Les chiffres empruntés par M. Clemenceau aux deux sources que nous avons indiquées sont assez sensiblement plus élevés, bien qu’ils permettent de noter une progression semblable. On trouverait la raison de cette différence, en analysant les chapitres qu’ils représentent. Nous les donnons ici tels qu’ils se trouvent dans les articles de M. Clemenceau:
| En 1817, le budget des cultes atteint | 21.900.364 fr. |
| — 1820 — — | 24.711.777 fr. |
| — 1823 — — | 26.677.792 fr. |
| — 1826 — — | 30.584.581 fr. |
| — 1826 — — | 30.584.581 fr. |
| — 1830 — — | 36.513.573 fr. |
| — 1831 (monarchie de juillet), le budget des cultes atteint | 34.624.789 fr. |
| En 1843, le budget des cultes atteint | 37.687.694 fr. |
| — 1846 — — | 38.170.855 fr. |
| — 1847 — — | 38.970.855 fr. |
| — 1848 — — | 40 millions environ. |
| — 1853 — — | 44.498.699 fr. |
| — 1855 — — | 45.580.880 fr. |
| — 1856 — — | 47.422.136 fr. |
| — 1860 — — | 50.088.543 fr. |
| — 1867 — — | 54.035.667 fr. |
| — 1869 — — | 54.532.936 fr. |
| — 1871 — — | 49.963.526 fr. |
| — 1872 — — | 53.216.748 fr. |
| — 1876 — — | 53.727.995 fr. |
| — 1880 — — | 53.443.666 fr. |
| — 1882 — — | 53.365.866 fr. |
| — 1884 — — | 51.407.006 fr. |
| — 1886 — — | 46.348.763 fr. |
| — 1887 — — | 45.649.563 fr. |
Depuis cette époque, le budget des cultes s’est maintenu à ce taux approximatif, que différents rapporteurs du budget des cultes, tels que MM. Georges Leygues et Lasserre, ont donné comme étant la conséquence inévitable des obligations concordataires.
II
CULTE PROTESTANT
Une loi de séparation des Eglises et de l’Etat ne peut être vraiment équitable qu’à la condition de respecter la constitution intime de toutes les Eglises et de leur permettre, au lendemain de l’abrogation du budget des cultes, une organisation telle qu’elles puissent réunir les ressources nécessaires à la continuation de leur œuvre. Briser leurs cadres ecclésiastiques, les forcer à adopter un régime contraire à leurs traditions et à leurs besoins, serait une mesure d’oppression. Il est donc au plus haut point important de connaître les principes et la forme ecclésiastique de chaque confession religieuse.

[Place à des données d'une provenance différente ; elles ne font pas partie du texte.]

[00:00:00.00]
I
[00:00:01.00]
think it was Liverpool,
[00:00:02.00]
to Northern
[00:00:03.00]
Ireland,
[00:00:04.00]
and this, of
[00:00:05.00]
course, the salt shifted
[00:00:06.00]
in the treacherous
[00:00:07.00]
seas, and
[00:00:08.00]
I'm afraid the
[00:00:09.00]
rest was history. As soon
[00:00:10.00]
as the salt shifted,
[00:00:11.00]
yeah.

En ce qui concerne les Eglises protestantes, notons, dès le début, les caractères généraux et la situation de fait qui les différencient toutes de l’Eglise catholique romaine.

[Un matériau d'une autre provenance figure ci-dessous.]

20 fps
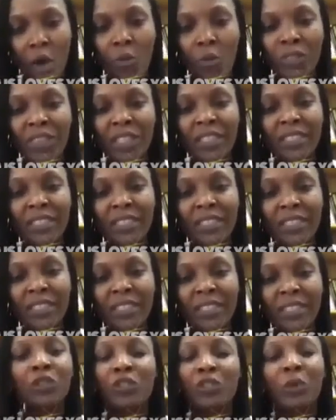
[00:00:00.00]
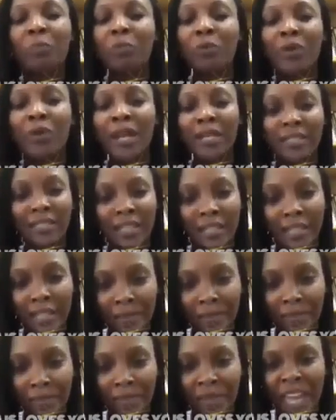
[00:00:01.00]
with the same modus
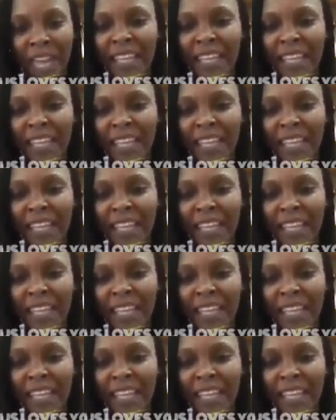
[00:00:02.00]
operandi,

1o L’Eglise catholique a une constitution monarchique. Un seul y commande, le pape, qui ne tient ses pouvoirs que de Dieu et les délègue au clergé, maître absolu en matière religieuse.

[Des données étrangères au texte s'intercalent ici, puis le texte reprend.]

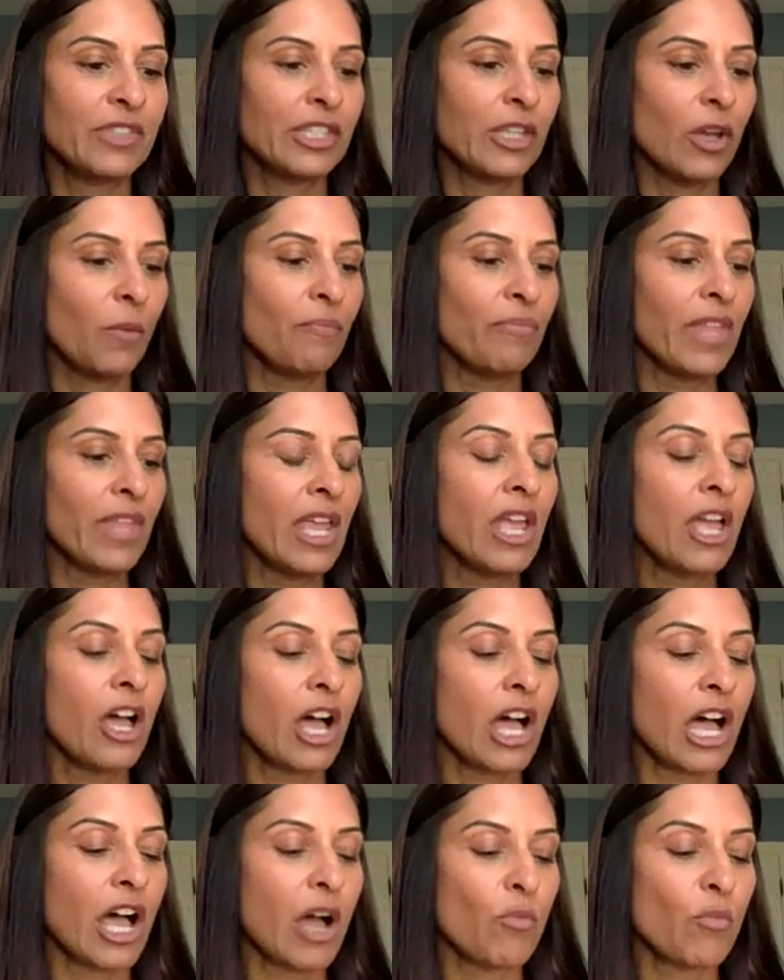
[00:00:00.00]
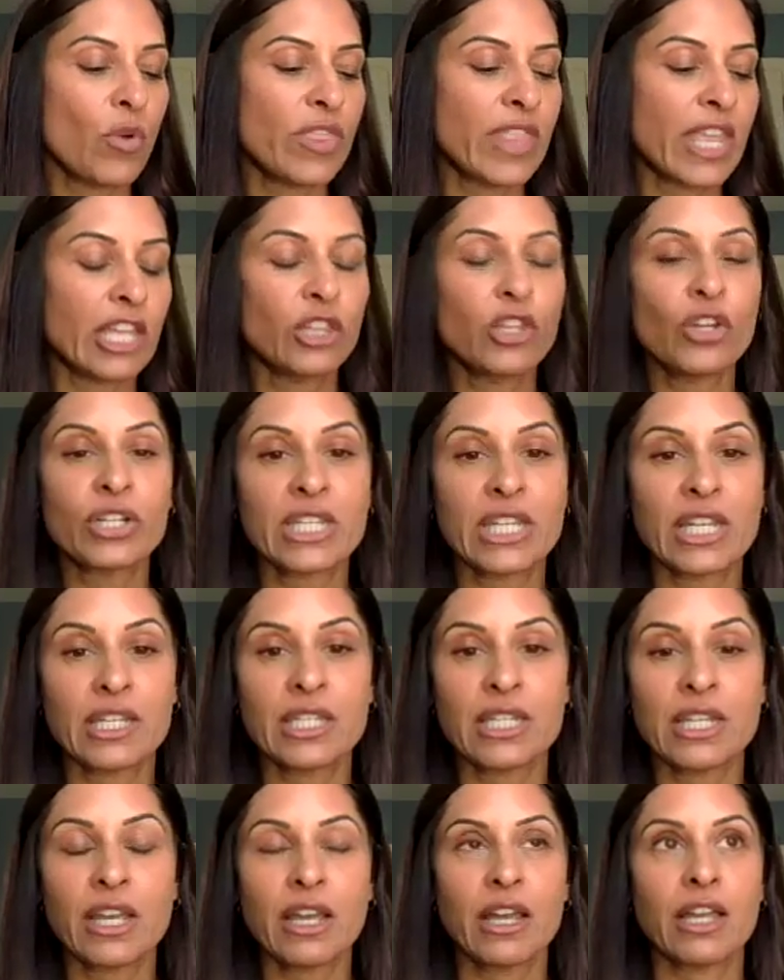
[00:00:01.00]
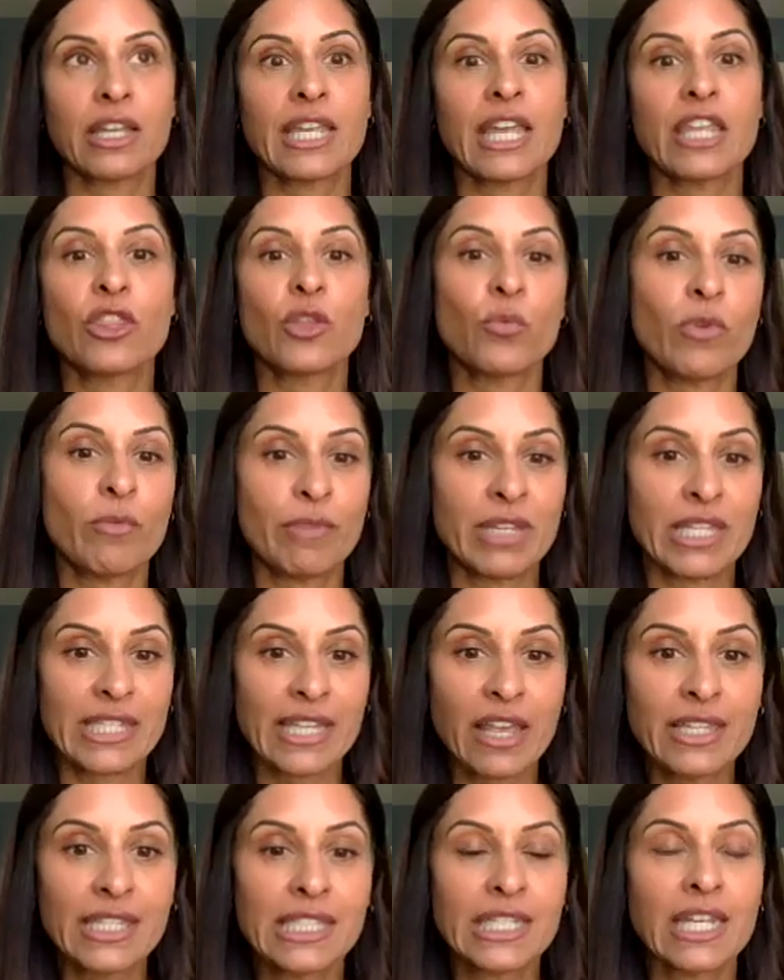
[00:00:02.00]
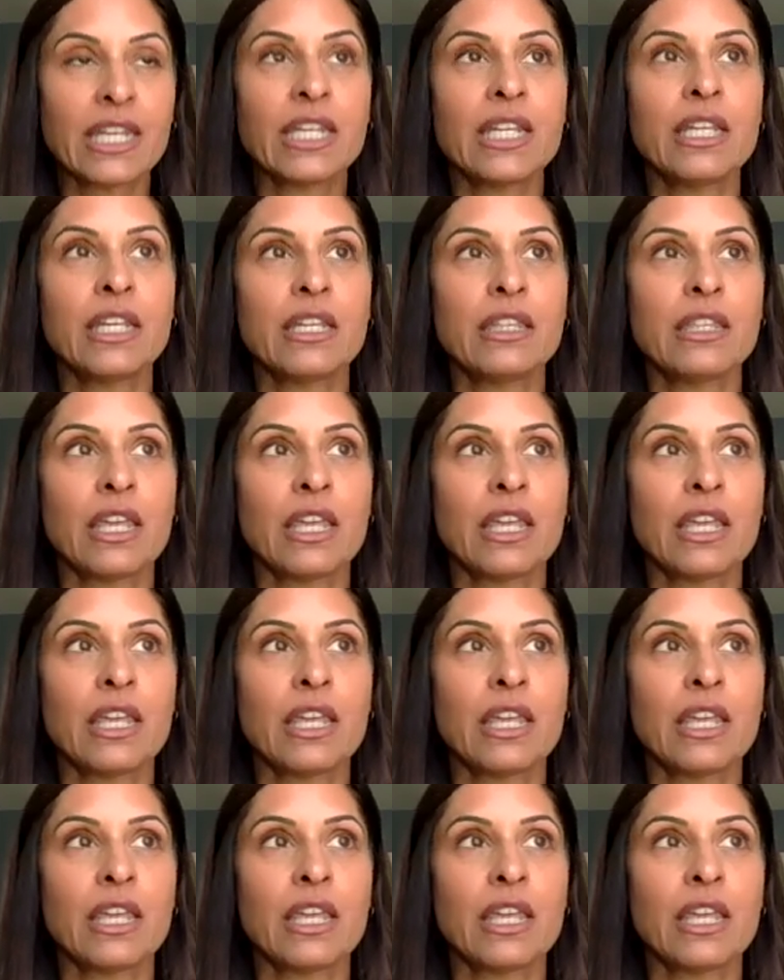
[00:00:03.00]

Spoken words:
So when they looked at, again, the Women's Health Study,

Les Eglises protestantes françaises ont une constitution démocratique et parlementaire. C’est le peuple qui choisit ses représentants et qui, par eux, nomme son clergé. La prédominance ou l’égalité numérique de l’élément laïque est assurée dans tous les corps directeurs et dans toutes les assemblées délibérantes;
2o Le centre et la tête de l’Eglise catholique est à Rome.